» Goal of the exercise: Omit all pictures. Quote only the lines from the one with "[6.00-7.00s]" through the end of the material below.

» Supplied material:
--- --- ---

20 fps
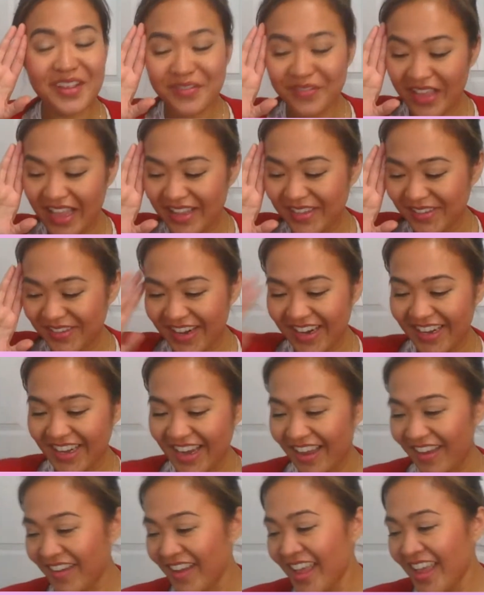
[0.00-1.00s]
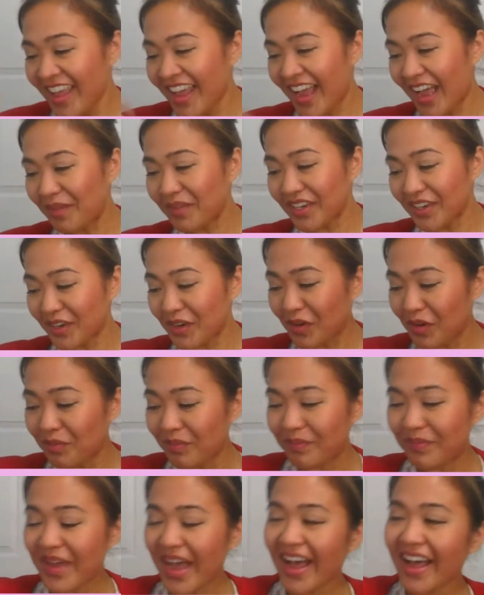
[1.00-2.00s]
my face right now. I'm going to
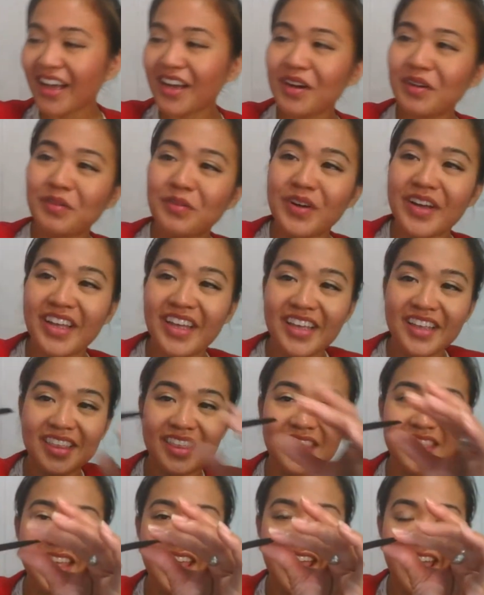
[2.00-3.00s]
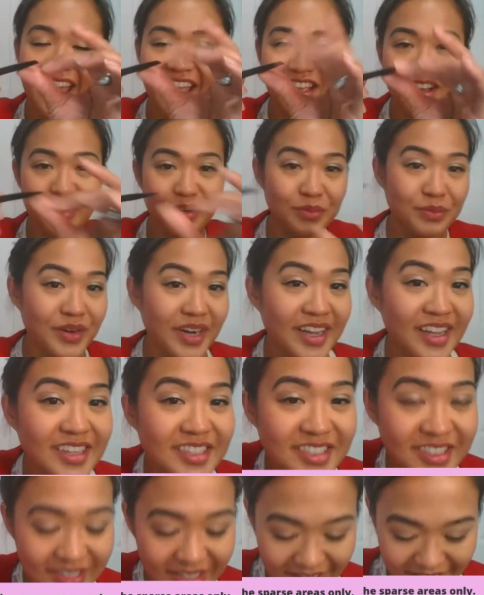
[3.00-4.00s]
go back with the angle
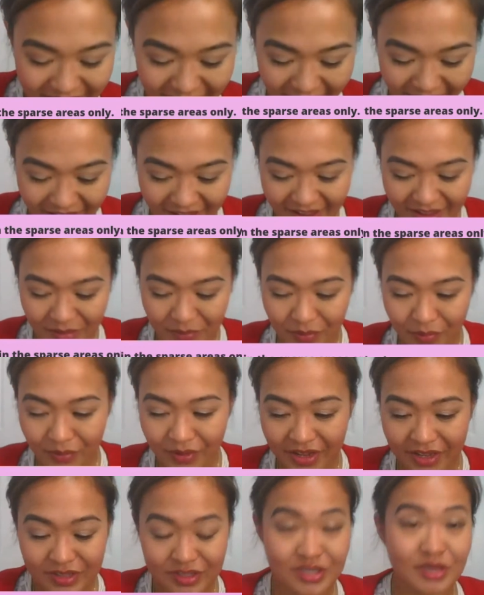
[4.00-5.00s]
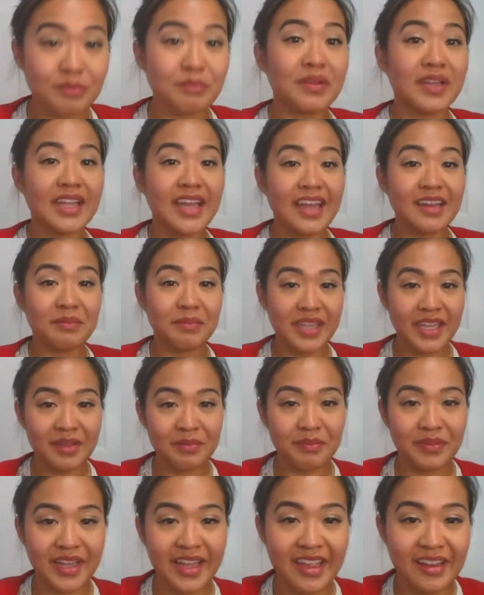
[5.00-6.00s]
brush, and I am going to blend,
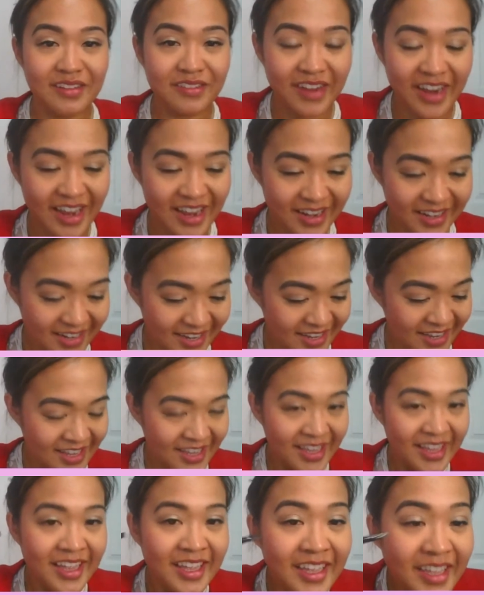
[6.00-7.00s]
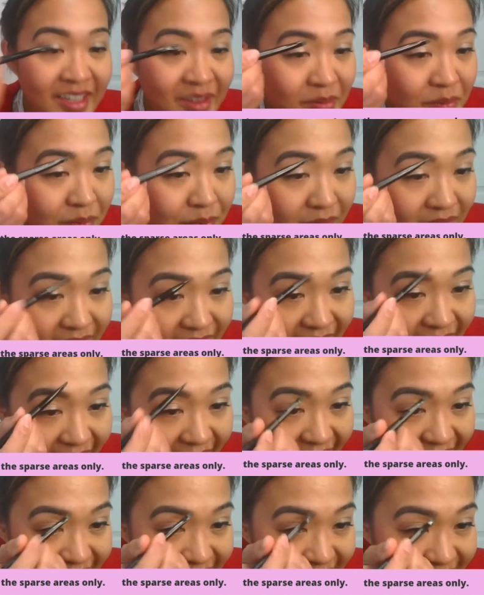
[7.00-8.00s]
right?
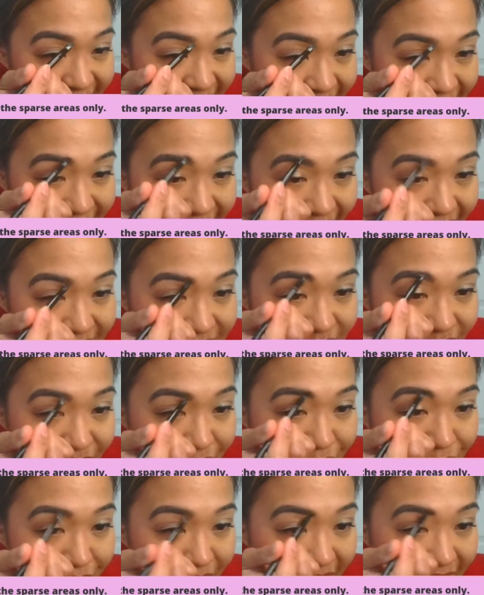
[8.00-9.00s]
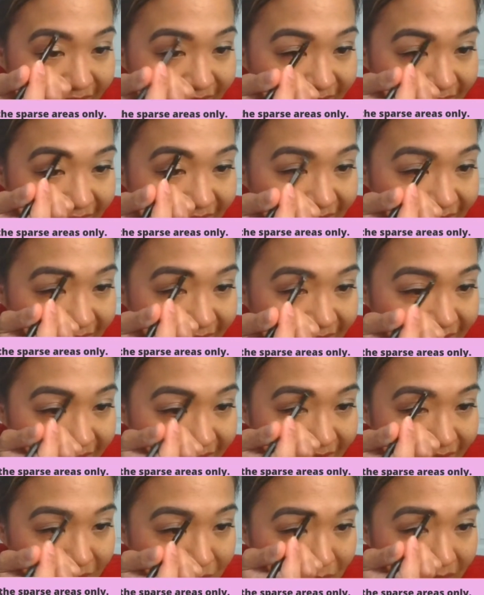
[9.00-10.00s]
Blend. That's our friend
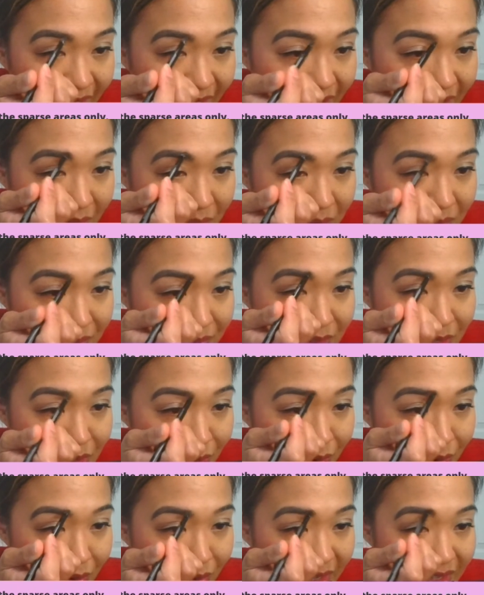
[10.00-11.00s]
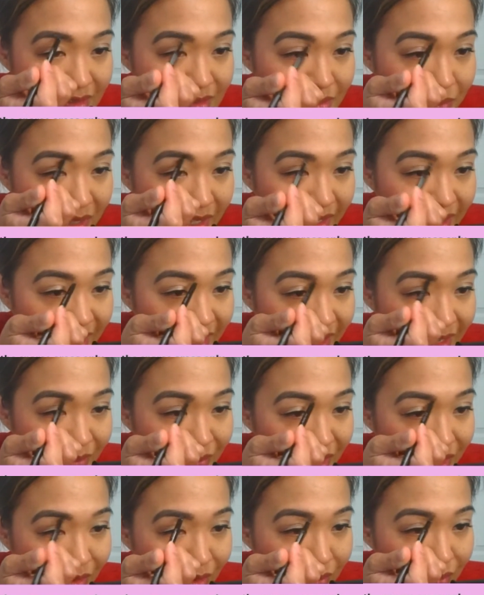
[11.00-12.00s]
in makeup. To always blend
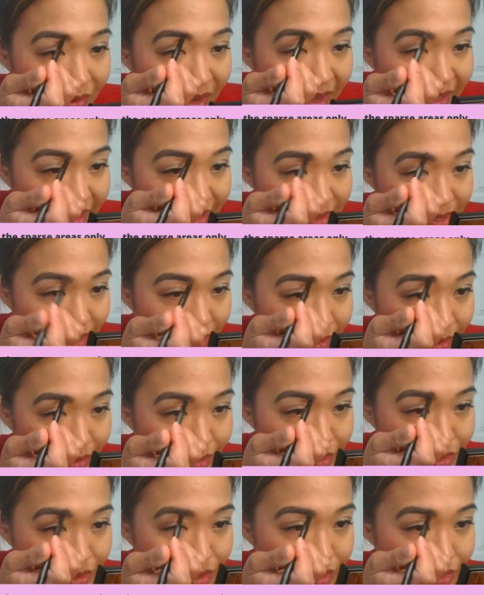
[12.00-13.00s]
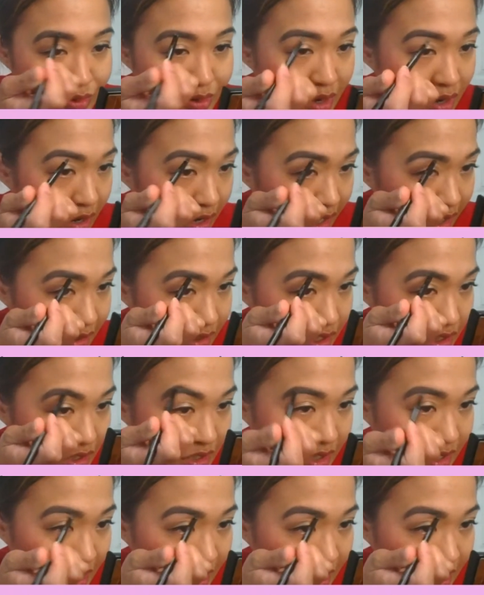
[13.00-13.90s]
in. We don't want it to look too harsh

--- --- ---

» Exercise answer:
[6.00-7.00s]
[7.00-8.00s]
right?
[8.00-9.00s]
[9.00-10.00s]
Blend. That's our friend
[10.00-11.00s]
[11.00-12.00s]
in makeup. To always blend
[12.00-13.00s]
[13.00-13.90s]
in. We don't want it to look too harsh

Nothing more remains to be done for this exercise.